Friday, March 19, 2010

Module 3


It's something of a cliche, but I am excited!  I made my through the Google docs videos and had several of those moments when the lights go on.  As soon as the presenter in the first YouTube video started talking about the amount of emailing that can go on just to get one relatively simple task done, I thought - "Yep... been there ... doing that".  The implications for the classroom and just about every other aspect of school administration are rather dramatic.  So, I thinks to myself, why not do it?  Why not indeed.  So with a grin as big as the Cheshire Cat in Tim Burton's "Alice in Wonderland" I prepared the agenda for the next RE faculty meeting.  My colleagues can colloborate in preparing the agenda with any relevant information. 

I've also started thinking  about the classroom.  I've just started working with my Year 8s (the ones who rescue me on the Smart Board) on a PPP project on Matthew 25 and what makes a just society.  It is a colloborative exercise ... I've been thinking how easier it would have been doing this on Google Doc.  I want to try this with my 2 Unit SOR class as soon as they get back from exams.

So in the meantime - Collegues please have a look at the agenda and add to in preparation for our meeting on Monday 29 March.

And a happy Feast of St Joseph.

Google docs.

Monday, March 15, 2010

Module 2

Up up and away ...

There are some things that look easy ... and, well, it is not so easy if you are not heavily into lateral thinking! After creating the blog and writing away happily, I went to enter the details into the CEO Web 2 wiki page. I got as far as the instruction to click "edit" in the top right hand corner.

Everything stopped for nearly half an hour as I searched in the very top right hand corner. There was no edit function! slowly it dawned on me that the edit function was found within the wiki page - it was one of those occasions where I was glad I was doing this from home and not in the classroom. I would have learned a lot faster as the students would have found it hilarious that the REC couldn't even find an edit function.
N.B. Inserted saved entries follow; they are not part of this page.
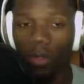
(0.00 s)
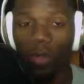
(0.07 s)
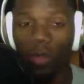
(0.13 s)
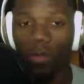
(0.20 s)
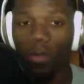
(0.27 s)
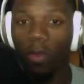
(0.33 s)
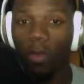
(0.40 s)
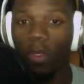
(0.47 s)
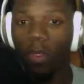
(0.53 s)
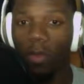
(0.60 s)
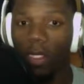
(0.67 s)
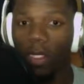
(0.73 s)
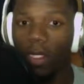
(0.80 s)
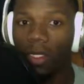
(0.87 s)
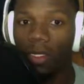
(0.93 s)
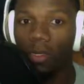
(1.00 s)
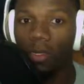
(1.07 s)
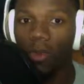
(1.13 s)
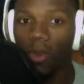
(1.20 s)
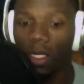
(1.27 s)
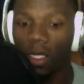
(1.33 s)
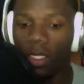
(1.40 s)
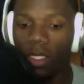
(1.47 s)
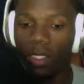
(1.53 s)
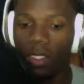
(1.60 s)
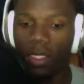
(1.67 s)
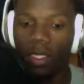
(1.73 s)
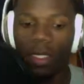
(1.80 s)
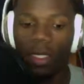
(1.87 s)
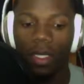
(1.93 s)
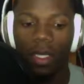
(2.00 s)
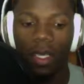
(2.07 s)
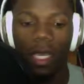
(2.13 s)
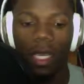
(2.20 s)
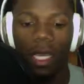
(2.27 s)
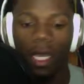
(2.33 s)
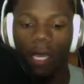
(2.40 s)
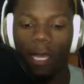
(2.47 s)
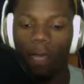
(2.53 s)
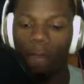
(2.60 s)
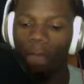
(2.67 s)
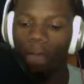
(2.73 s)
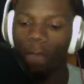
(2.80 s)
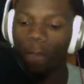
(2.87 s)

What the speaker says: whoever put him in this situation. HeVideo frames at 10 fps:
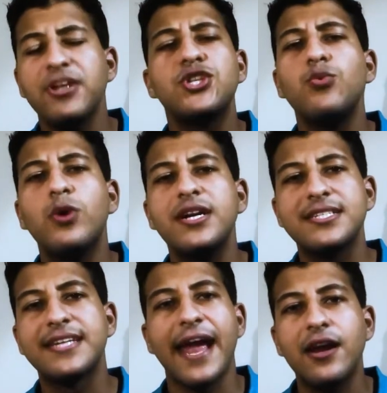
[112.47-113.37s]
But you
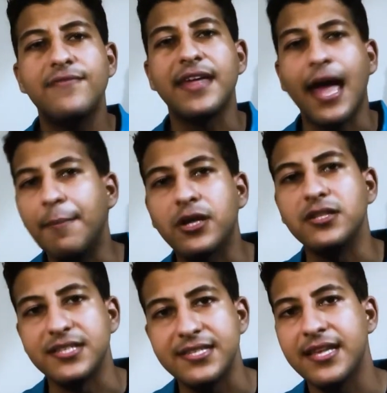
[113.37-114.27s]
weren't scared of the
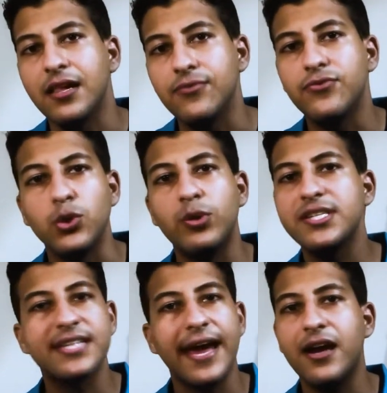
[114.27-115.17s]
chemical itself. You
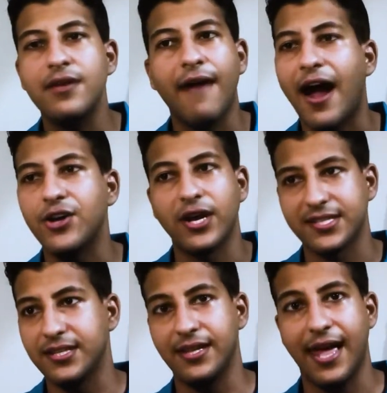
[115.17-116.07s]
weren't scared of
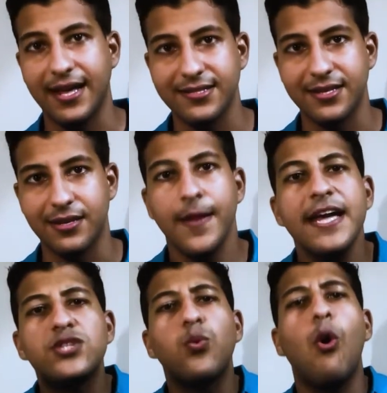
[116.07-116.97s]
hydroxylic acid.
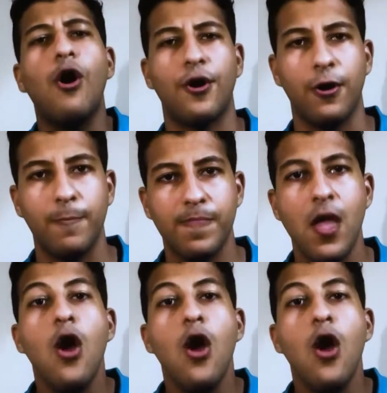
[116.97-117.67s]
It's water.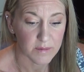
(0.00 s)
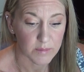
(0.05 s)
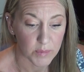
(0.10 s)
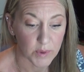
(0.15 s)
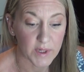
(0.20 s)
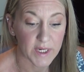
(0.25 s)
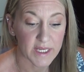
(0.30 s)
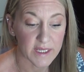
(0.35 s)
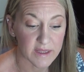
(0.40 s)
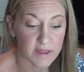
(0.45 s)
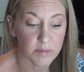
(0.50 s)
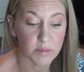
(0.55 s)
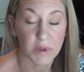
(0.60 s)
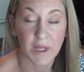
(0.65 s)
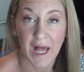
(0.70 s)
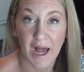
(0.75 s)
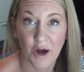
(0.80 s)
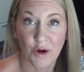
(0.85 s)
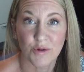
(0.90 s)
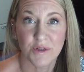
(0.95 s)
putting in the
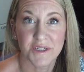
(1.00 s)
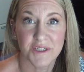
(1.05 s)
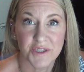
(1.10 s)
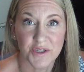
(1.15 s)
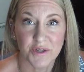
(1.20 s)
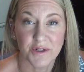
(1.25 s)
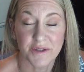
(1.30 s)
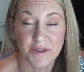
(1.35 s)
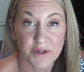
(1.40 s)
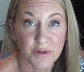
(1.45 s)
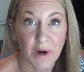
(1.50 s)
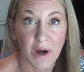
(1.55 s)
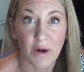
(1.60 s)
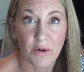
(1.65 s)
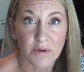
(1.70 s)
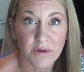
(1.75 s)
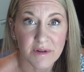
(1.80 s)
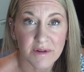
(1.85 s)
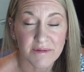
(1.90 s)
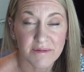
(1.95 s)
plow to turn the
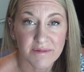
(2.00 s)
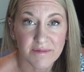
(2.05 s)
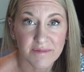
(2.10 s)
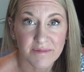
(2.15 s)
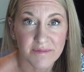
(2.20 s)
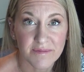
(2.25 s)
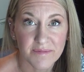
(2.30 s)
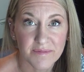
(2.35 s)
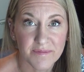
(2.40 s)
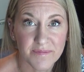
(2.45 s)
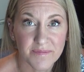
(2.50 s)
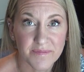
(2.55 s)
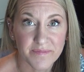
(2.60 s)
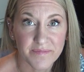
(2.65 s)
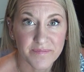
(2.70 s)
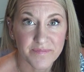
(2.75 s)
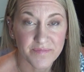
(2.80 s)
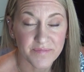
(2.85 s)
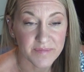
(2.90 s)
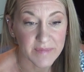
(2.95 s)
ground,
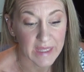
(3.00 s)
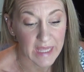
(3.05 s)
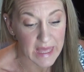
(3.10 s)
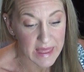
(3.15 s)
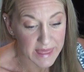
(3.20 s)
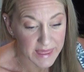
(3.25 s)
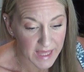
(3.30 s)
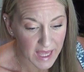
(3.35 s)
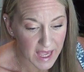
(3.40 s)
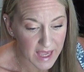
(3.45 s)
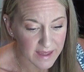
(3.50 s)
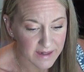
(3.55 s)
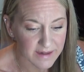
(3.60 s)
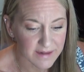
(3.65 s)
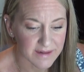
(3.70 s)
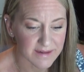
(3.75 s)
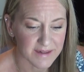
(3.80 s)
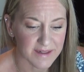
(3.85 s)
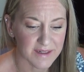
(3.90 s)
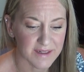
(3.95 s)
and
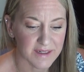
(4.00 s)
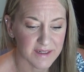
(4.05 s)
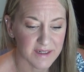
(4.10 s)
then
So the major learning for me in this module was,not as could be possibly expected, the aquisition of skills to create and manage a blog and use it within the wiki, but the need to observe carefully and learn to "read" in a new way.

It made me think about the boys I teach and their learning processes. True, they learn at different paces and in different modes to what I do, but they have skill sets that I don't. Already, technology is collobrative and cooperative, and that is a good thing.

Sunday, March 14, 2010

Module 1

There is a time ... and the time is now.

I have to admit that putting my hand up to do the Web 2 course was something of a major challenge. How would I cope with it? Would I find time, and all the excuses that come with such thoughts.

The first module is done and I must admit that I quite enjoyed it. In terms of learning I think I discovered three things.

1. This is the reality of the world in which I live and work and in which the students I teach live. I have no choice; I must learn to live and breathe in this world. And that is regardless of whether or not I use any of this in the classroom - it is simply the world in which I live.

2. Myth-busting number one: it has been surprisingly easy to get started. The hardest part was trying to avoid going through a thousand and one gadgets on the igoogle page! Self-discipline is essential. The video clips were helpful; obviously composed for people like me, who like their instructions delivered in very simple terms, or as that great grammarian, Thomas Cramner would put it "in a language understood of the people".

3. I doubt that I will rush into the classroom tomorrow morning all aglow with zeal to inflict my learning on my students, but I will be able to show that I have one or two skills that I didn't have the day before.

And to close, I will (ab)use Augustine - Late have I loved you O technology, late have I loved you!